The six-lead motor is wound in such a way that the windings may be linked in either a Wye or a Delta configuration (see Figure 2). A Wye connection is formed when leads T4, T5, and T6 are linked together and power is provided to leads T1, T2, and T3. A Delta connection is formed when only leads T4 and T6 are linked together and power is provided to leads T1 and T2. The term "six-lead" refers to the number of connections required to reach all parts of the winding.
Since six-lead motors can be wound in either a Wye or a Delta configuration, they are suitable for use where it is necessary to have equal numbers of rotations from each end. This is usually the case with appliances that require toothed belts or similar devices which will not operate if there is not an even number of rotations coming from either end of the motor.
Six-lead motors are less common than three-or five-lead motors, but they do exist. They are used mainly by manufacturers who want to provide users with two identical motors in one package without having to increase their production costs.
The most common six-lead motor is the Delta type, which has only two external connections for leads T4 and T6. These motors are often called "twin Delta" motors because they look like two adjacent Delta motors stuck together.
Before we begin, let's go over how the windings of a conventional six-lead, three-phase motor are linked to incoming electricity. The six-lead stator is the simplest to comprehend, and understanding how it is connected is critical for our consideration of various beginning approaches. Schemes for connecting dual-voltage motors are depicted in Figure 1. Since these motors will have two sets of winding connections, they require some means of determining which set goes with which pole. This is usually done by marking one set of leads as "A" and the other set as "B". A common practice is to connect the black lead of Phase A to A++, the white lead to B+, and the red lead to B-. This assigns a polarizing function to each set of leads, so that if any lead from any phase is attached to a wire inside the motor case, it will not cause the motor to run incorrectly.

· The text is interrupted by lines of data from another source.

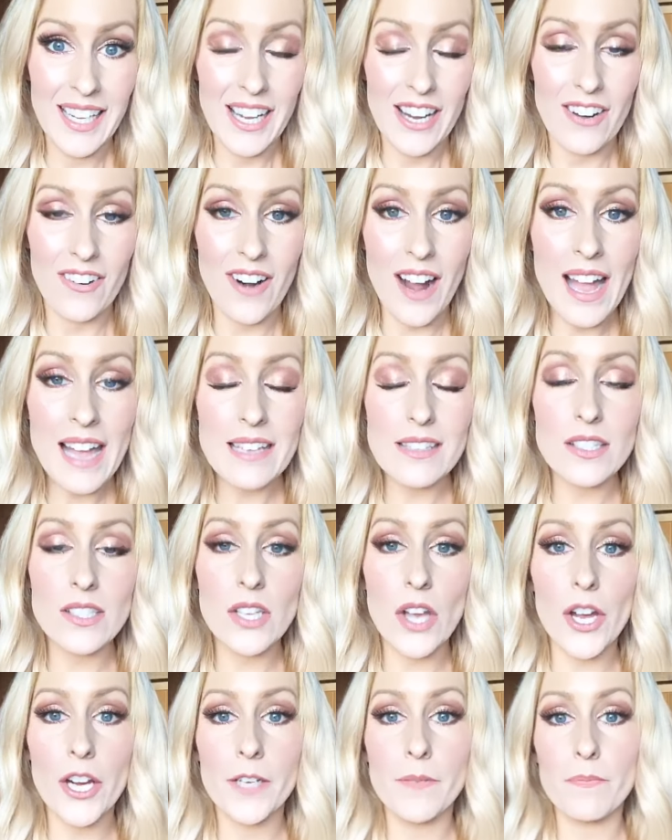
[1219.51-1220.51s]
All right.
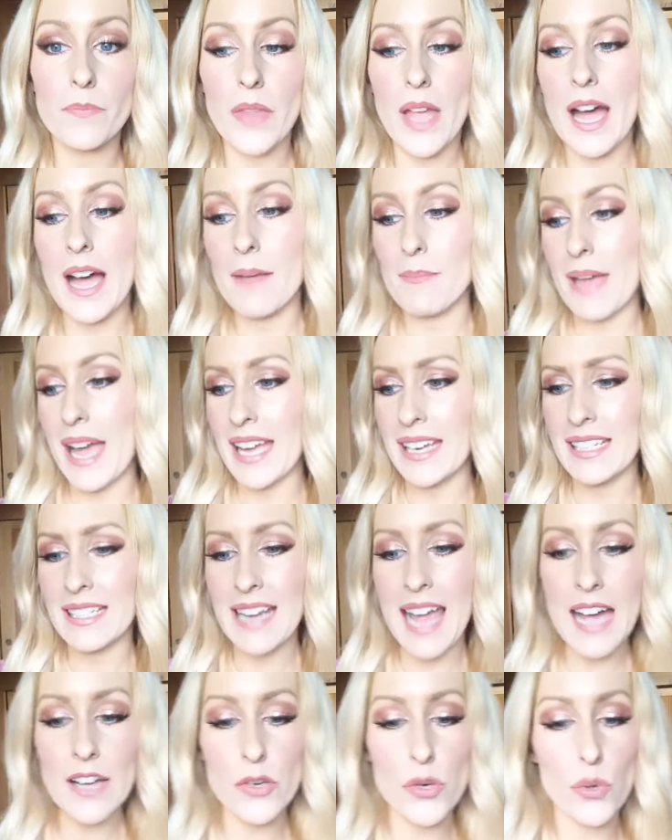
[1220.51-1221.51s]
So, um, and in
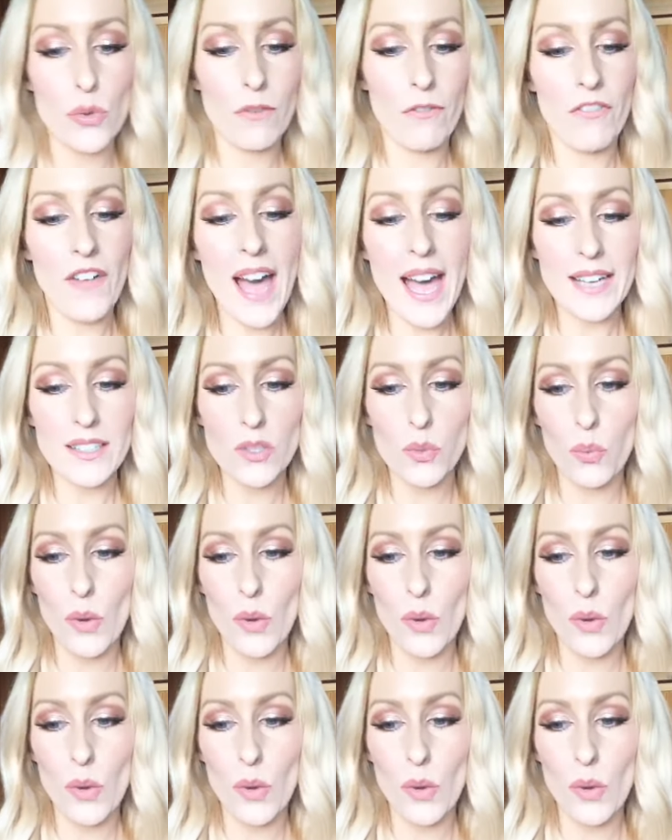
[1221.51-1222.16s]
actual fact,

Three-phase motors are wired in a similar manner to six-lead motors, except that there are now three groups of leads (called "phases"). These are named A, B, and C. The exact assignment of wires to leads depends on what type of connector is used to link the motor to its surrounding infrastructure. If the connector has pins of equal length, then they can be inserted into holes in the base plate of the motor in any order and still work properly. However, if one pin is longer than the others, then it should be placed in a hole first, and the shorter pins followed in consecutive order.
Connect motor leads 1 and 2 to L1 (usually black), L2 (often red), and L3 (typically black). Connect the remaining motor leads (4, 5, and 6). Don't connect 4, 5, and 6 together to achieve the delta start for a six-lead motor. It is straightforward to run a three-phase motor on single-phase electricity. The same is not true of a six-lead motor; it must be started from each phase separately.
Wiring a two-pole, four-slot motor is very similar to wiring a four-pole, two-slot motor. In either case, you should connect leads 1 and 2 to one pair of slots, 3 and 4 to another pair of slots, and so on. However, because two-pole motors have only two external poles, they need only two sets of wires - one set to connect lead 1 to slot 1, lead 2 to slot 2, and so on; the other set of wires to connect lead 3 to slot 3, lead 4 to slot 4, and so on.
For example, suppose you were to wire a two-pole, four-slot motor using the diagram below. You would connect leads 1 and 2 to slot 1, 3 and 4 to slot 2, and so on. This would leave leads 3 and 4 open. If you wanted to drive this motor from a single power source, you would need to connect a wire from the source to lead 3 and lead 4 simultaneously.